User currently offlineGeorgeInSFO From , joined Dec 1969, posts, RR:
Reply 16, posted (14 years 10 months 1 week 1 day 22 hours ago) and read 697 times:

The real issue is what does the full fare coach passenger get? Nothing, and this seat pitch thing is VERY close to NOTHING so far.

The huge differences in coach pricing really needs to be addressed. I also think F and C class are really too high for what you get.

Could be that if fares were more fair, there would be less resentment among passengers and more passengers would opt for a better standard of service. I think the complaints on this are valid and the airlines should really listen and make more adjustments.


User currently offlinePresRDC From United States of America, joined Jul 1999, 664 posts, RR: 1
Reply 17, posted (14 years 10 months 1 week 1 day 19 hours ago) and read 685 times:

Correct me if I'm wrong, but didn't TWA come up with this idea several years back with its Comfort Class? It has been discontinued, but the idea was to give more legroom by removing seats. Did UAL or AA do anything that different?

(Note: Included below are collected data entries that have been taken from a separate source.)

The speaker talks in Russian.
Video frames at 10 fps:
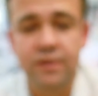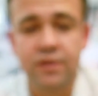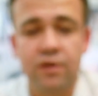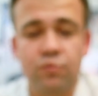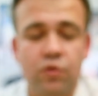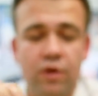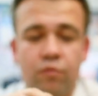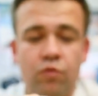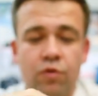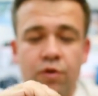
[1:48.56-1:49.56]
Тем, у
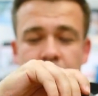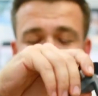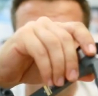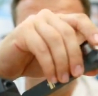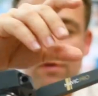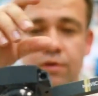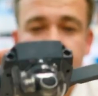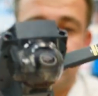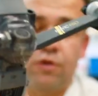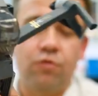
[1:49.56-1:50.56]
кого
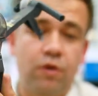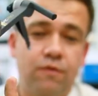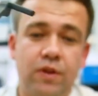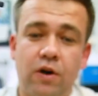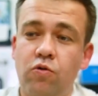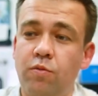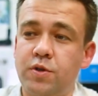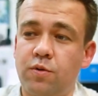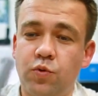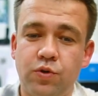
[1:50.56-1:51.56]
Э, такой
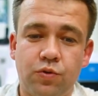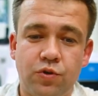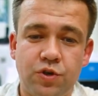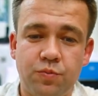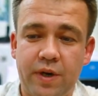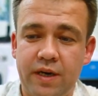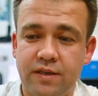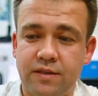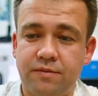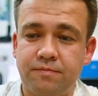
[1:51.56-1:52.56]
квадрокоптер будет очень
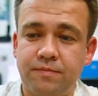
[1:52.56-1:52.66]
полезно.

BTW, if you want to experience discomfort at its finest, try Delta's 737-200 coach seating. I am only 5'8", but I can barely fit. The 45 min. flight from South Bend to Cincinnati is absolutely unbearable.

Also, despite all that Virgin offers the economy passenger, its seat pitch is riduculous. As i said in an earlier post, it was so bad, I felt compelled to get to the airport 6 hours on the return fligth to make absolutely sure that I got an exit row (which I did). Ironically, TWA's 767s had the best economy seat pitch that I've experienced, but, of course, the rest of the service was sub-standard.